#Marching cube help to reduce game load times / performance improvements
1 messages · Page 1 of 1 (latest)
first i tested with a larger base chunk sizes and smaller World, and Large Chunk sizes which resulted in an expected more expensive Chunk.MarchCube(); function call for both load time and when terraforming
next i test with a smaller base chunk and smaller world chunk, and Large chunk sizes were bigger. This resulted in a much faster load time even though the number of individual chunks went up from 512 to 16,384 the number of Chunk.MarchCube(); function calls were alot less. Same with the recorded data for when terraforming but when turning off the profiler it felt much choppier to use the smaller chunk sizes with largechunk being bigger.

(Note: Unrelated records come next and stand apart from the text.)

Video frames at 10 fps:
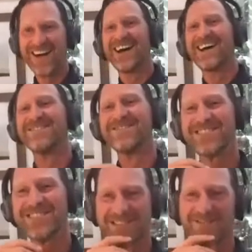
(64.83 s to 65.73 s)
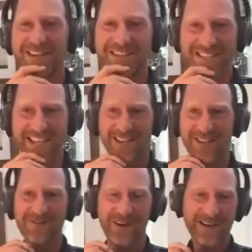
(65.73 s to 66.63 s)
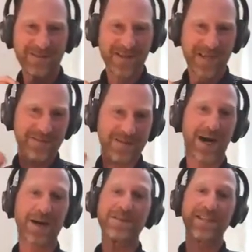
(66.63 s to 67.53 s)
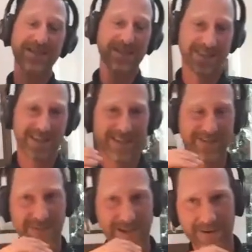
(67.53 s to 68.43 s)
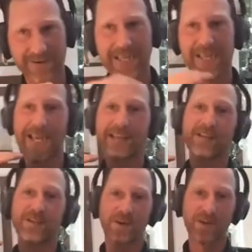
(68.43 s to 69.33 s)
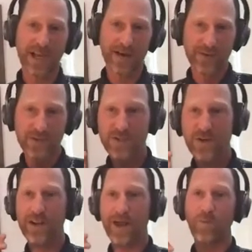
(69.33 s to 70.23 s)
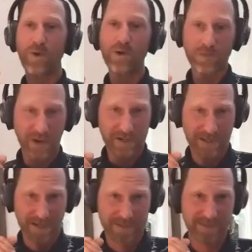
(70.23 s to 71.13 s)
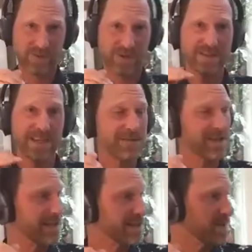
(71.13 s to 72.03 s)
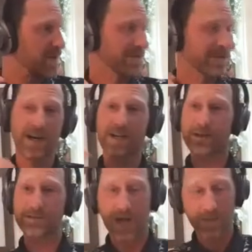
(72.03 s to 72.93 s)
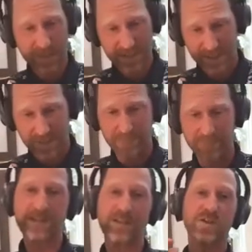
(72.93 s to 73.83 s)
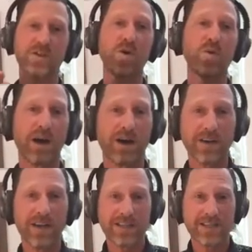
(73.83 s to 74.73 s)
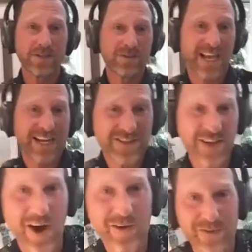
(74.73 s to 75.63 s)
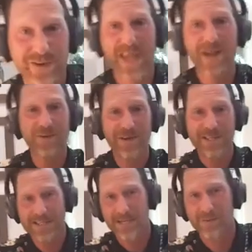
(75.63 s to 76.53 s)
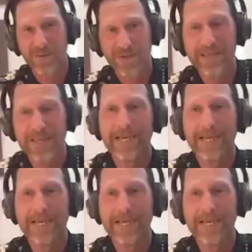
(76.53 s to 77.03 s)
So she went to Gallo Wine and became the top sales executive there. And then shortly after, started at Wilkes Broadcasting, where same thing, she became a top executive and did so well that she was actually offered equity in the company.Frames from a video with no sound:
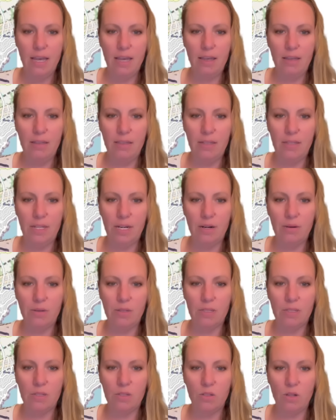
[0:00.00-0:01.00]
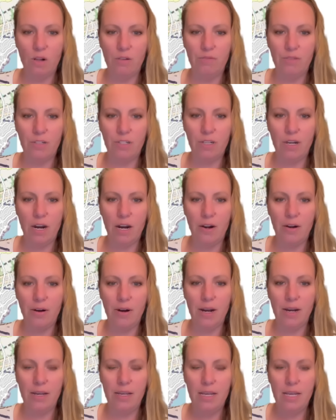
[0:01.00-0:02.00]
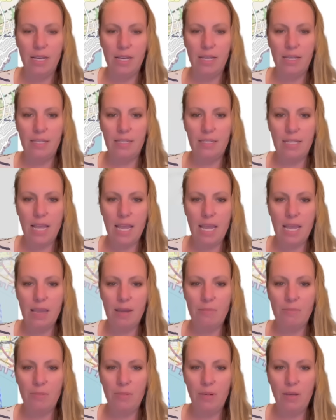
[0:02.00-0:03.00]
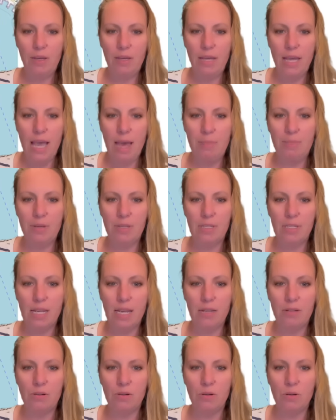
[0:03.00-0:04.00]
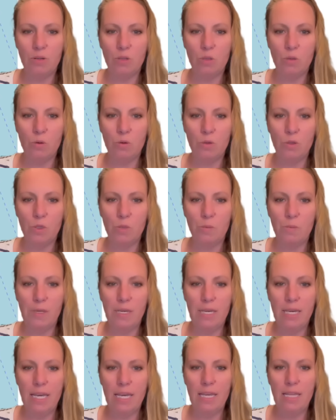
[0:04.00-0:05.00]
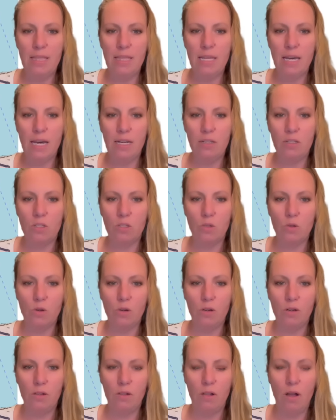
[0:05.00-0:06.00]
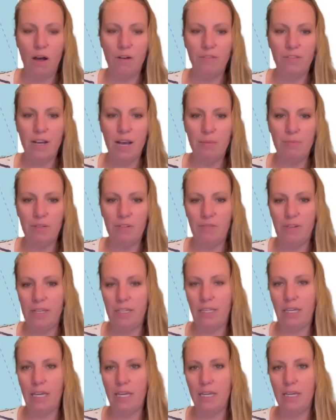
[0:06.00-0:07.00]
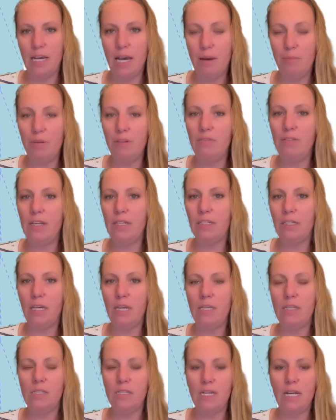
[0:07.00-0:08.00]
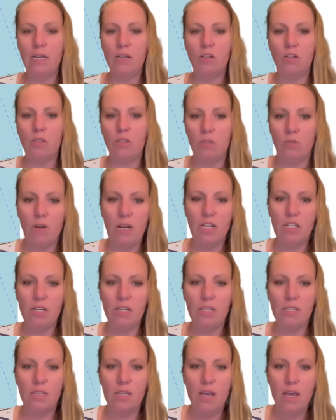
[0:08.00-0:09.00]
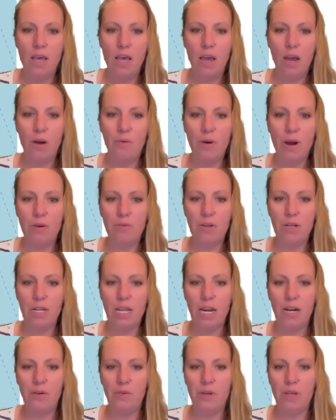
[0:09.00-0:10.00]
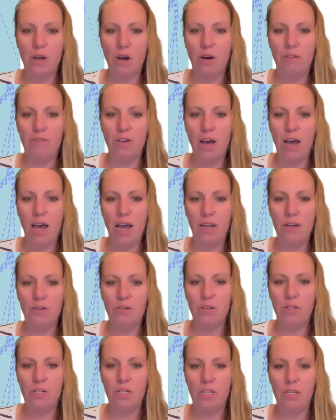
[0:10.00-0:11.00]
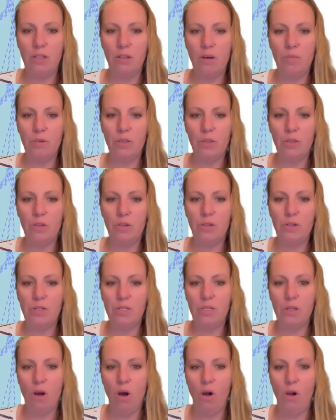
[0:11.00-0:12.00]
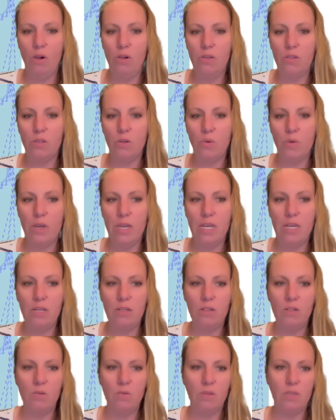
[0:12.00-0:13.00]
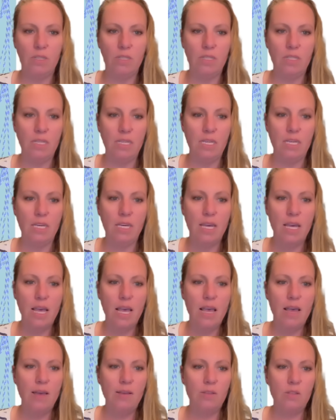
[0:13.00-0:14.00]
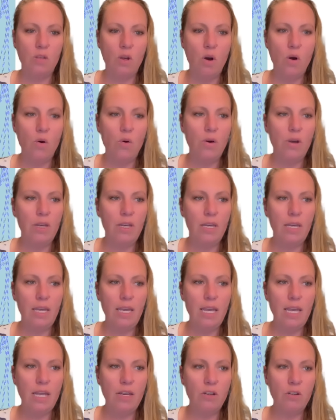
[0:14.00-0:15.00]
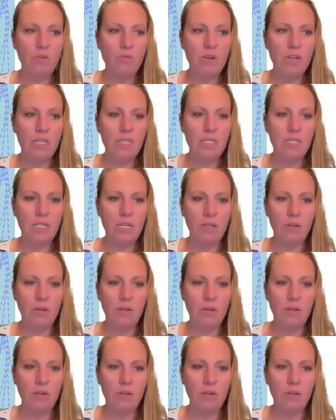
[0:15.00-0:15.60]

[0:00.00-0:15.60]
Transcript: There is the solfatara. Same epicenter, so to speak, in that circle of Campi Flegrei. Campi Flegrei stretches around an area of 100 kilometers also into the sea. So interesting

Well first of all 27 mb of garbage for a single frame is insane
You might want to post relevant code alongside those profiler data.
and final test with a World size being larger and the chunk and largechunk sizes being smaller resulted in a much faster load time and being the only time where i could comfortably watch the screen and know what's happening which is interesting cause it had the highest call amount out of the three test but requires the most gameobjects to be spawned at a whopping 524k
!code
📃 Large Code Blocks
Use links to services like:
https://paste.mod.gg/, https://hastebin.skyra.pw/, https://paste.ofcode.org/, https://paste.myst.rs/
📃 Inline Code
Surround code with three backquotes. Not quotation marks.

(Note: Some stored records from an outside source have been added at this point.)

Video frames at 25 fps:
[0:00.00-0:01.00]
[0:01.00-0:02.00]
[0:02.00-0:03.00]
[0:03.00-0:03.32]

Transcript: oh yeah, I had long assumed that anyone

To format as C#, add cs to the first line:
```cs
// Your code here
```
Add a comment with a line number if there is an error message.
wrong one :/
which one of these would you recommend?
Doesn’t matter
A tool for sharing your source code with the world!
think thats it
though i guess World Generator if we go in order of first used to last should be first not second
It’s kinda hard to analyse this code on my phone. I will try to get back to it when I can on a proper PC.
codes a mess huh, sorry 😅
But in the mean time it might be worth your time to explore the job system and Burst. There is only so much you can do in a single thread.
Not a mess no. That website does not have syntax highlighting and ofc a phone screen is small.
Compared to my two 24 inch monitors that is
been dreading that answer but yeah think i might have to
fair
ugh these damn reference types are making this harder than i had hoped. Edit: seen the NativeList going to use that
new one fun :)
I don't have full context of your goal, but for starter the 16 MB allocation in Chunk.MarchCube can be cut down to 0 by just moving new float to caller.
sorry?
void MarchCube(Vector3Int position, int step)
{
float[] Cube = new float[8];
ahh but move to caller?
Yes, let the caller CreateMeshData allocate just once, and pass the same one to MarchCube, instead of every call of MarchCube needing to allocate one and then throwing it away after it's done.
ahh i see
will definitely help since there were thousands of these chunks, thanks
I'm not really available to fully digest your code and understand your goal, but I would guess there are probably lots of these low hanging fruits you can clean up.
Additionally, engineering is also a lot about reframing the problem. If A is a hard problem to solve but you don't actually need to do A, instead you can just do B, then that might also solve your issue.
Burst and job system will help but that's not the silver bullet that rewriting your code to it will magically make it fast.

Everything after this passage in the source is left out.